───── Data excerpts

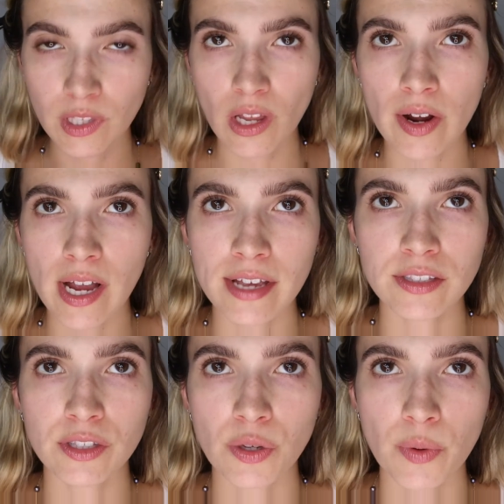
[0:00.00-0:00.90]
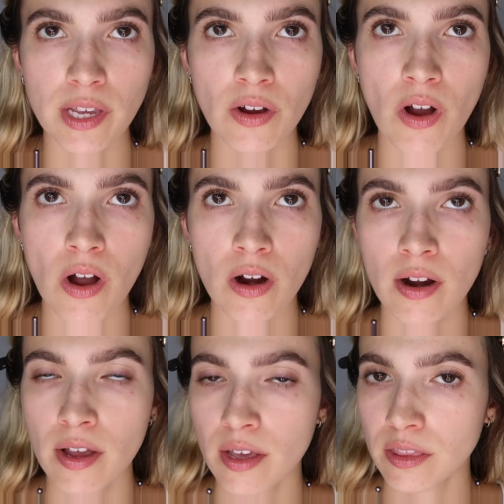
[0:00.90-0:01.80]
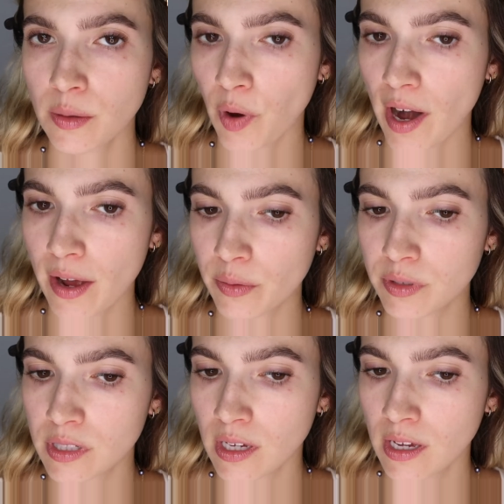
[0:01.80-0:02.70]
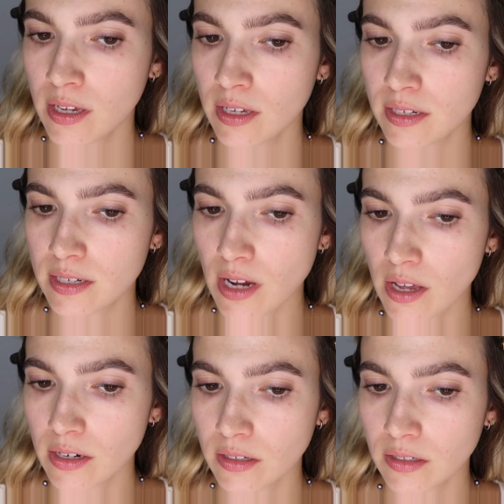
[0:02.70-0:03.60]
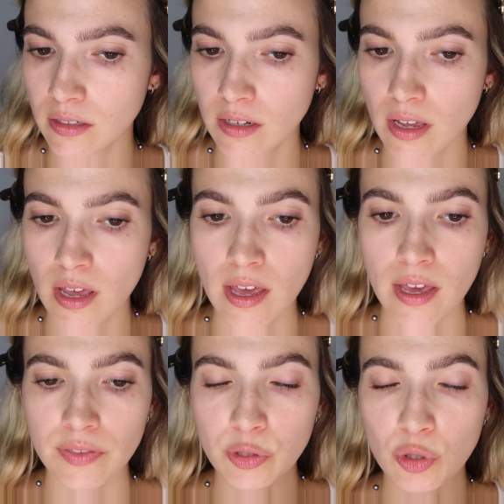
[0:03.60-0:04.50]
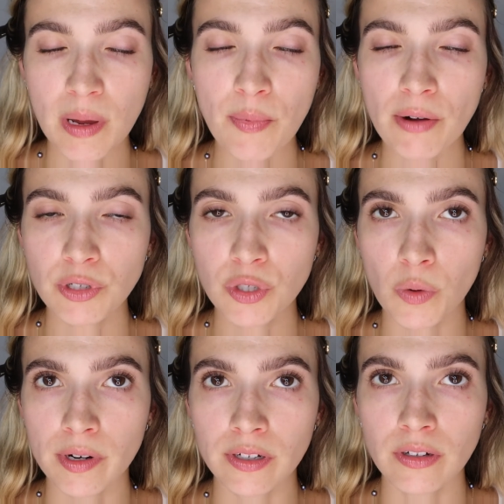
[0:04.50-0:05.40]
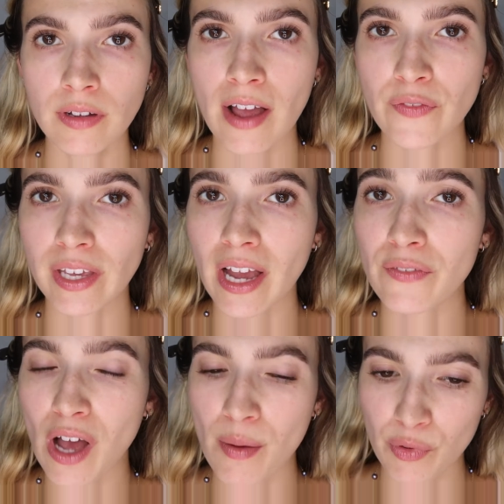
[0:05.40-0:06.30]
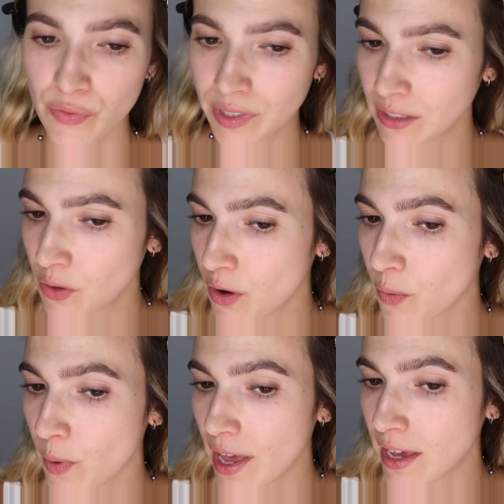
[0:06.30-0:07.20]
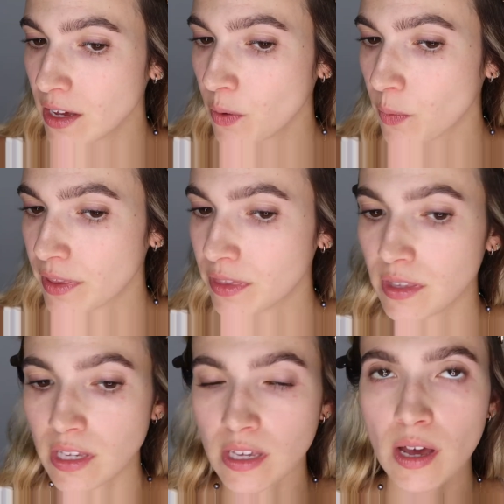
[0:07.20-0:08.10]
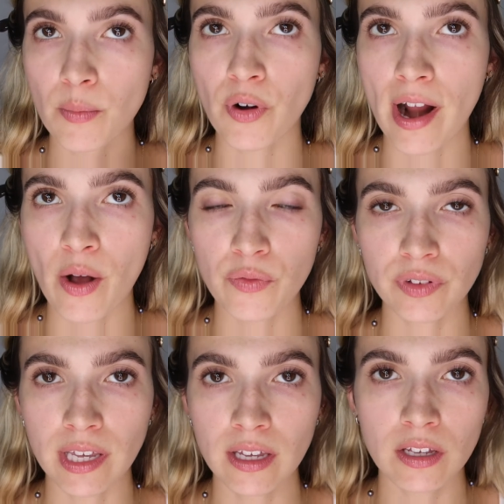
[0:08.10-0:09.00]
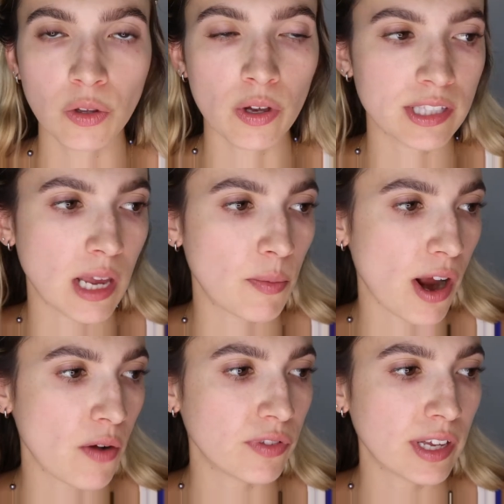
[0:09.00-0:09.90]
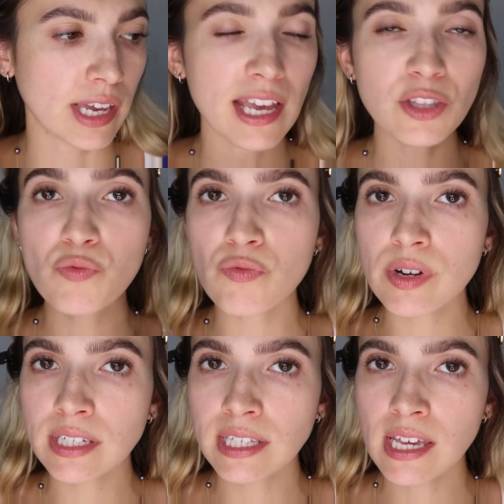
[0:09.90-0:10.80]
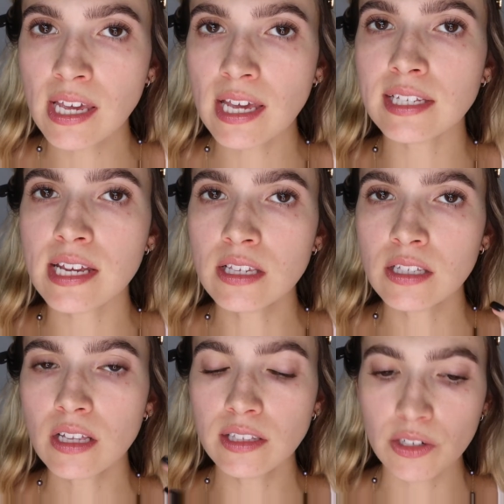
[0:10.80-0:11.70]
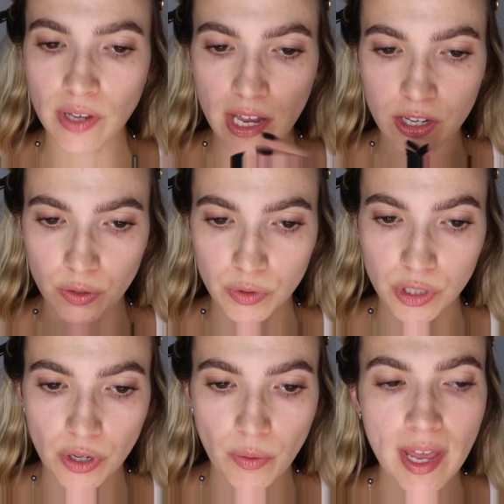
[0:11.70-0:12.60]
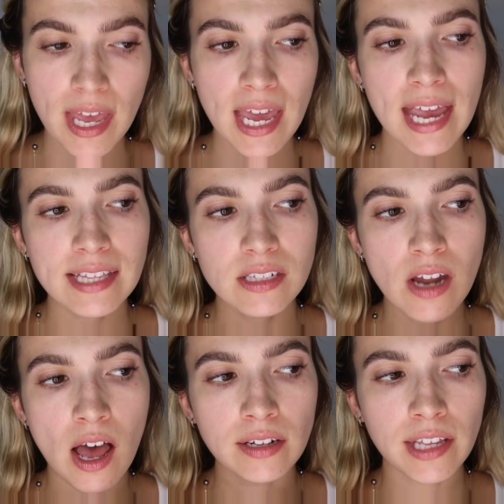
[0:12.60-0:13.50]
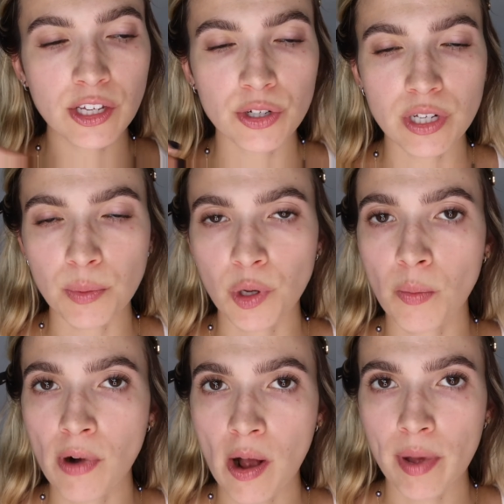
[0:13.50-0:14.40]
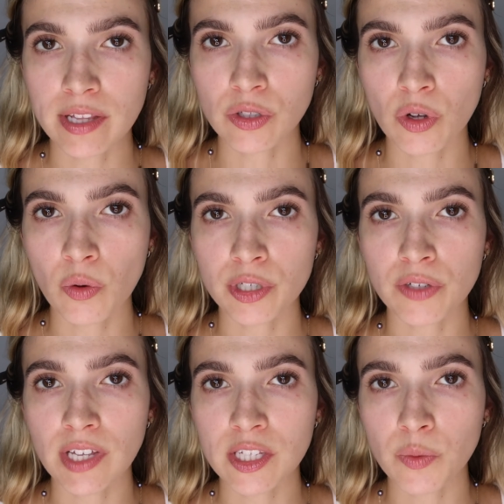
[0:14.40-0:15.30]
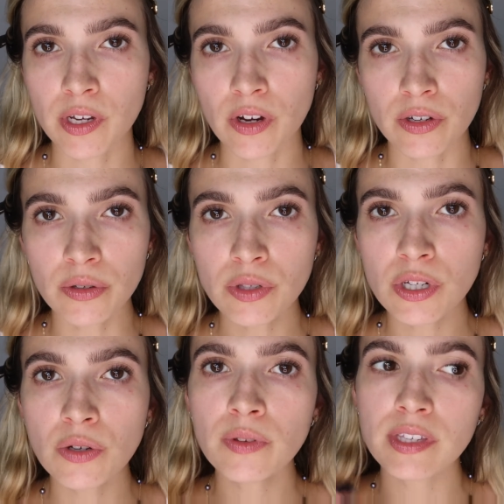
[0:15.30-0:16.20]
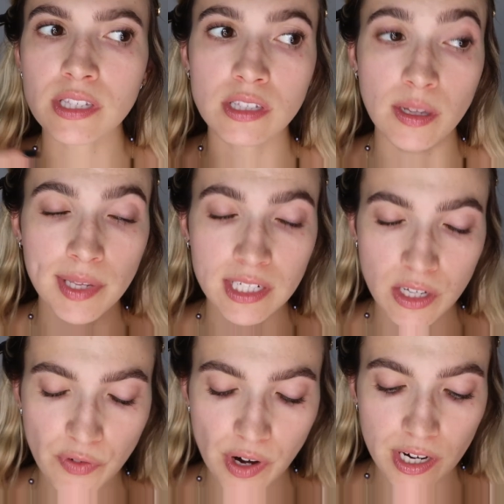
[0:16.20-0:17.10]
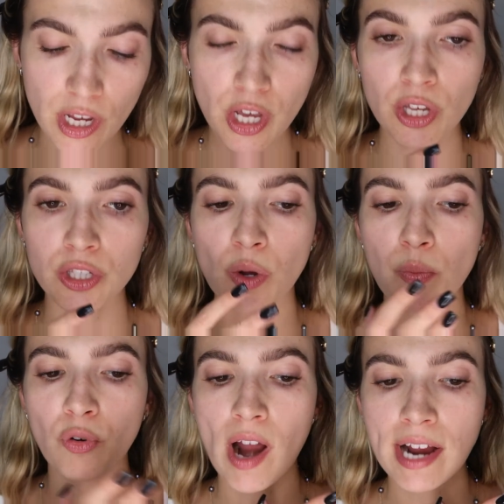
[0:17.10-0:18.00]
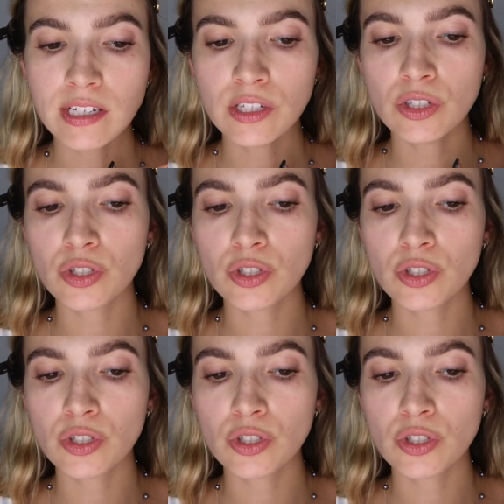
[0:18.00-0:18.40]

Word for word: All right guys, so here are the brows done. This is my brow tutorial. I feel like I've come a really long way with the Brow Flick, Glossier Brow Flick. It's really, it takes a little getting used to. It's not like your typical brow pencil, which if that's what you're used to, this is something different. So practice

──────────
───── Data excerpts

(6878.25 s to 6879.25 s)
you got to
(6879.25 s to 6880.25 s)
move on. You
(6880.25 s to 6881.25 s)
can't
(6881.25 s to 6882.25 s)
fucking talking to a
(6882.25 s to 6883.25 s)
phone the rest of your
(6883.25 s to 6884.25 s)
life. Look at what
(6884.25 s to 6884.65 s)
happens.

──────────
───── Data excerpts

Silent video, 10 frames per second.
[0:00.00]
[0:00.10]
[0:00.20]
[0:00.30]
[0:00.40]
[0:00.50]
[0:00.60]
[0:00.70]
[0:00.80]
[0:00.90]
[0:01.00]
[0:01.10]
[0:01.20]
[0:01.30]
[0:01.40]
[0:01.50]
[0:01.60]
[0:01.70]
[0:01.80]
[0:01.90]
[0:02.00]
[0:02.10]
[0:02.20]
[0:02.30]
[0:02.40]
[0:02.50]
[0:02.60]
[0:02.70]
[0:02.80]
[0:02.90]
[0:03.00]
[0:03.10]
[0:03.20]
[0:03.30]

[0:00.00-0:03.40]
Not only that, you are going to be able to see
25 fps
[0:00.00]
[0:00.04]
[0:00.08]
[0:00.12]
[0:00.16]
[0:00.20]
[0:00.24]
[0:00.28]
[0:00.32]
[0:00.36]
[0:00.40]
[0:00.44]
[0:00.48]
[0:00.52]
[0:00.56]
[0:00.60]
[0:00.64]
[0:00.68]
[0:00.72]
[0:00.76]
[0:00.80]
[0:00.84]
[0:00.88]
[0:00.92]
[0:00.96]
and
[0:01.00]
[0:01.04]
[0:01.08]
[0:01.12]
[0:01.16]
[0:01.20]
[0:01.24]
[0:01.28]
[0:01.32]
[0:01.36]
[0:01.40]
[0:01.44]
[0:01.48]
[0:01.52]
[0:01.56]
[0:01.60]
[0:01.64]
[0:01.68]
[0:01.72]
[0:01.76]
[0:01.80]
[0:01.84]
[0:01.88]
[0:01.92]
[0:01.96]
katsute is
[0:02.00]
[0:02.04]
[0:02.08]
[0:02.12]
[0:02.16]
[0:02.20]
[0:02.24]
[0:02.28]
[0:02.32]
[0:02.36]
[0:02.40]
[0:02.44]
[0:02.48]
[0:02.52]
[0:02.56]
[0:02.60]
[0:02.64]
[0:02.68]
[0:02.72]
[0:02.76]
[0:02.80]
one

──────────

**Exercise prompt**
Write out exactly the run of lines above that starts at the line containing "[0:00.00-0:00.90]" and ends at the line containing "[0:18.00-0:18.40]". Include both, and leave the pictures out.

**Answer section**
[0:00.00-0:00.90]
[0:00.90-0:01.80]
[0:01.80-0:02.70]
[0:02.70-0:03.60]
[0:03.60-0:04.50]
[0:04.50-0:05.40]
[0:05.40-0:06.30]
[0:06.30-0:07.20]
[0:07.20-0:08.10]
[0:08.10-0:09.00]
[0:09.00-0:09.90]
[0:09.90-0:10.80]
[0:10.80-0:11.70]
[0:11.70-0:12.60]
[0:12.60-0:13.50]
[0:13.50-0:14.40]
[0:14.40-0:15.30]
[0:15.30-0:16.20]
[0:16.20-0:17.10]
[0:17.10-0:18.00]
[0:18.00-0:18.40]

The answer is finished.